Kevin also stresses the importance of using a strong master password on your password manager.
“Choose a master password that is more than 12 characters. This is the key to your kingdom. Use a phrase to remember such as “$_I Love BaseBall$”. This takes about 5 Septillion years to be cracked”
People should also adhere to security best-practices. This includes the use of two-factor authentication. “Two-factor authentication (2FA) is a security method which requires the user to provide two layers or pieces of identification. This means you will protect your credentials with two layers of defense — something that you ‘know’ (a password), and something you ‘have’ (a one-time token)”.
Finally, Kevin recommends that LinkedIn users notify everyone in their network of the hack, so that they too can take protective measures.

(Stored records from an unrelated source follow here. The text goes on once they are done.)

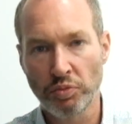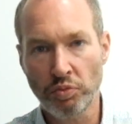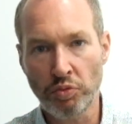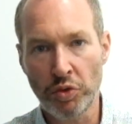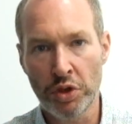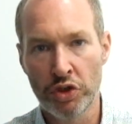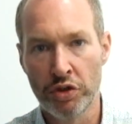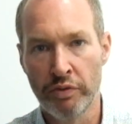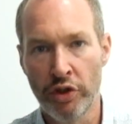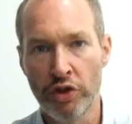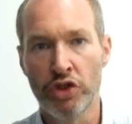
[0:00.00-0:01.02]
So
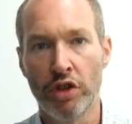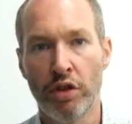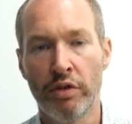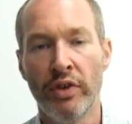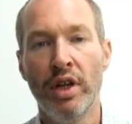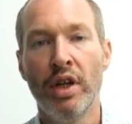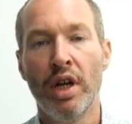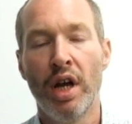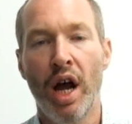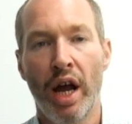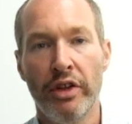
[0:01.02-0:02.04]
first off,
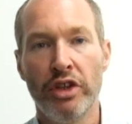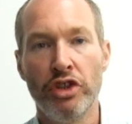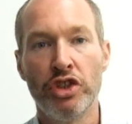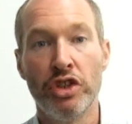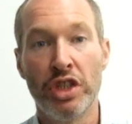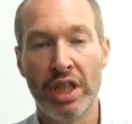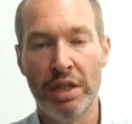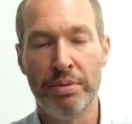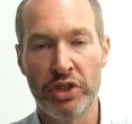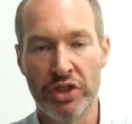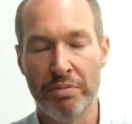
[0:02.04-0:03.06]
I think you should keep it
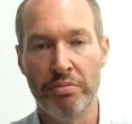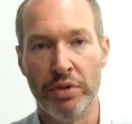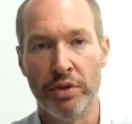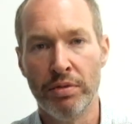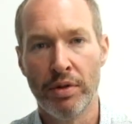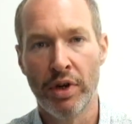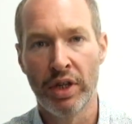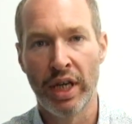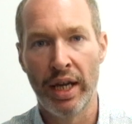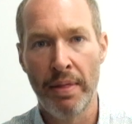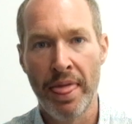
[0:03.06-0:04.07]
simple,
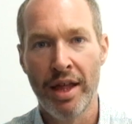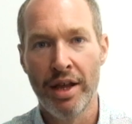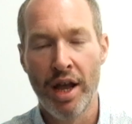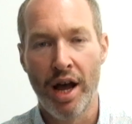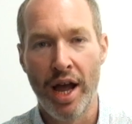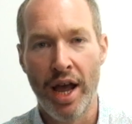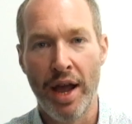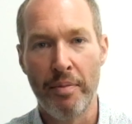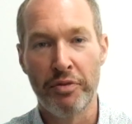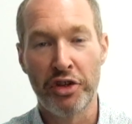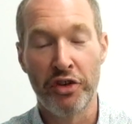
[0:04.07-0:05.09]
okay?
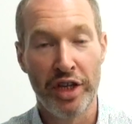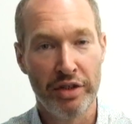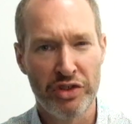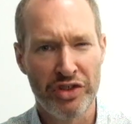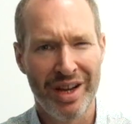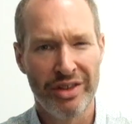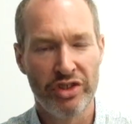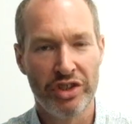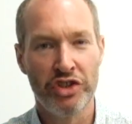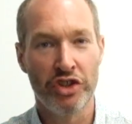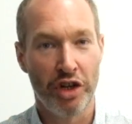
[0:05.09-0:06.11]
Creative
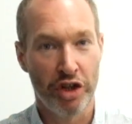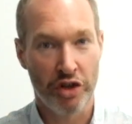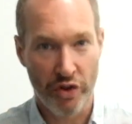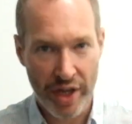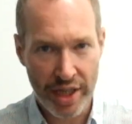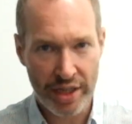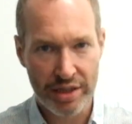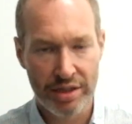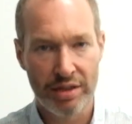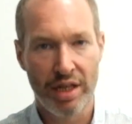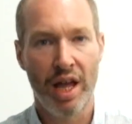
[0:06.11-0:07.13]
strategies are great
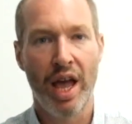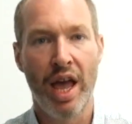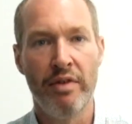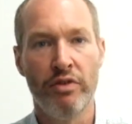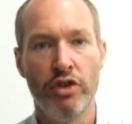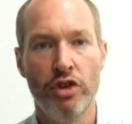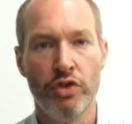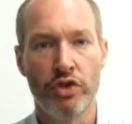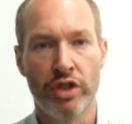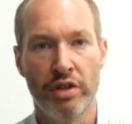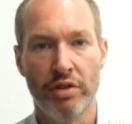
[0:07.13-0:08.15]
if you used
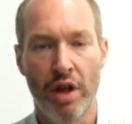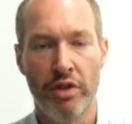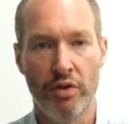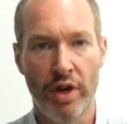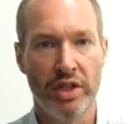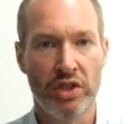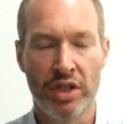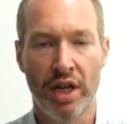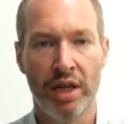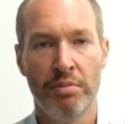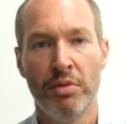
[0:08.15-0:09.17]
it at the right
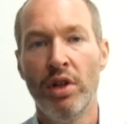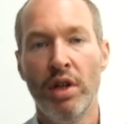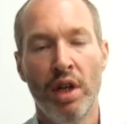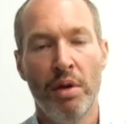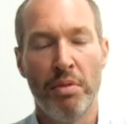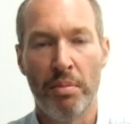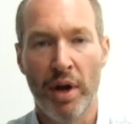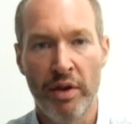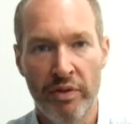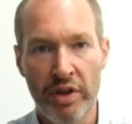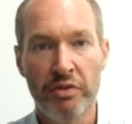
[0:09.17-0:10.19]
time, but my
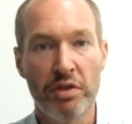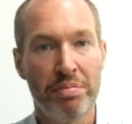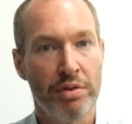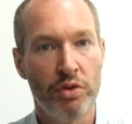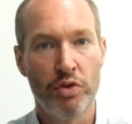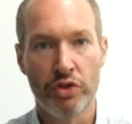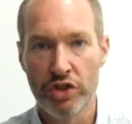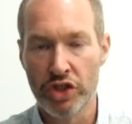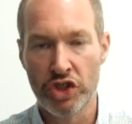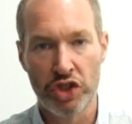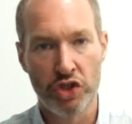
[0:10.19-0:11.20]
favourite approach is
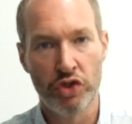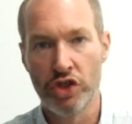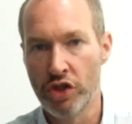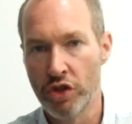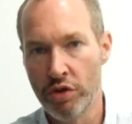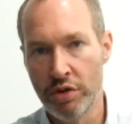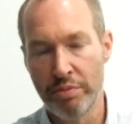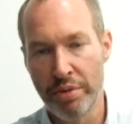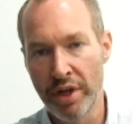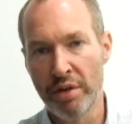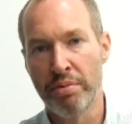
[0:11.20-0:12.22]
still to go and buy
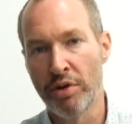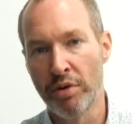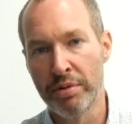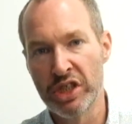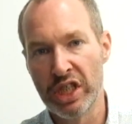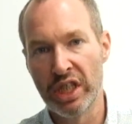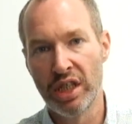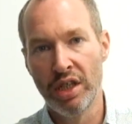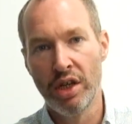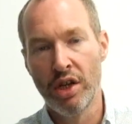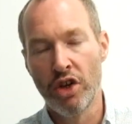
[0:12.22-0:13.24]
property,
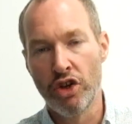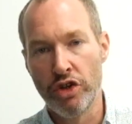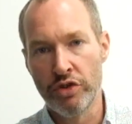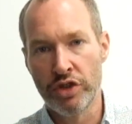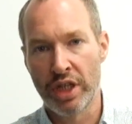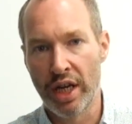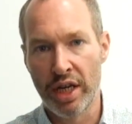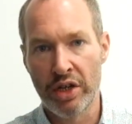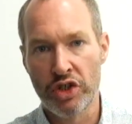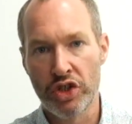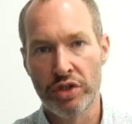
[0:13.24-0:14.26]
use
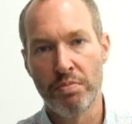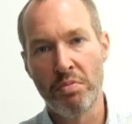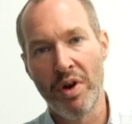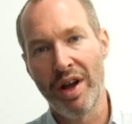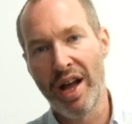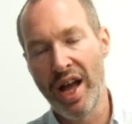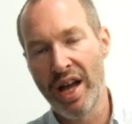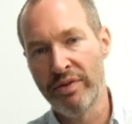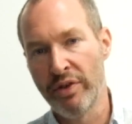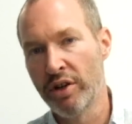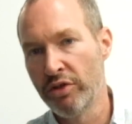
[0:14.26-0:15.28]
cash, add
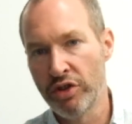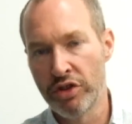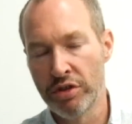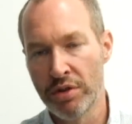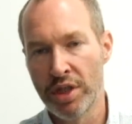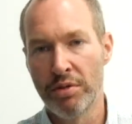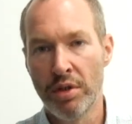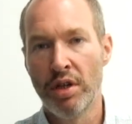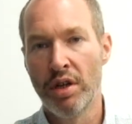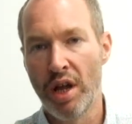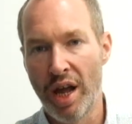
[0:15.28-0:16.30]
value to it,
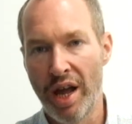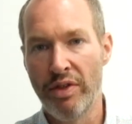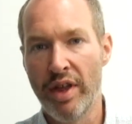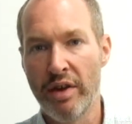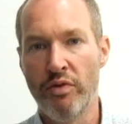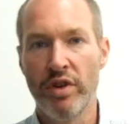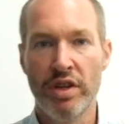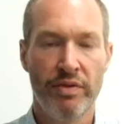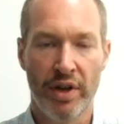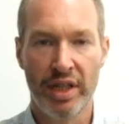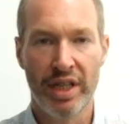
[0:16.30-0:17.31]
and then
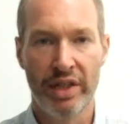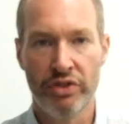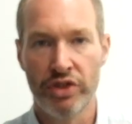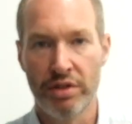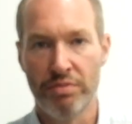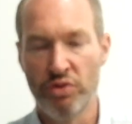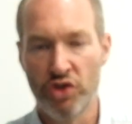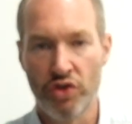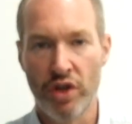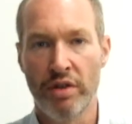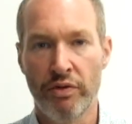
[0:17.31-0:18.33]
refinance it.
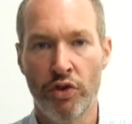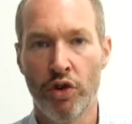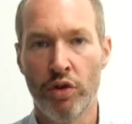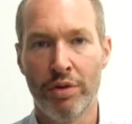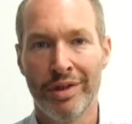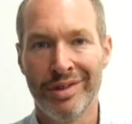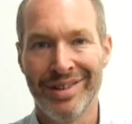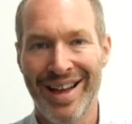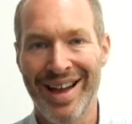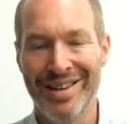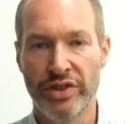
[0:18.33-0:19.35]
Straightforward
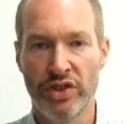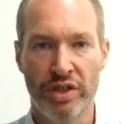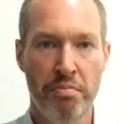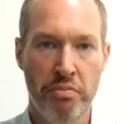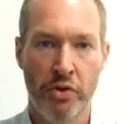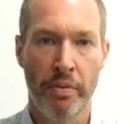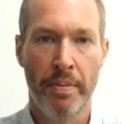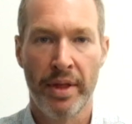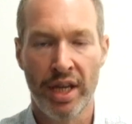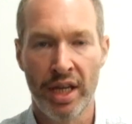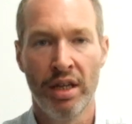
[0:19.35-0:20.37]
and it's simple,
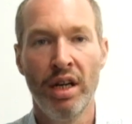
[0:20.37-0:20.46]
okay?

The leak of over a hundred-million records from LinkedIn’s database represents an ongoing problem fora company whose reputation has been tainted by other high-profile security scandals. What happens next is anyone’s guess.
If we use the PSN and Ashley Madison hacks as our road-maps, we can expect cybercriminals unrelated to the original hack to take advantage of the leaked data, and use it to extort affected users. We can also expect LinkedIn to grovelling apologize to their users, and offer them something — perhaps cash, or more likely a premium account credit — as a token of contrition. Either way, users have to be prepared for the worst, and take proactive steps to protect themselves.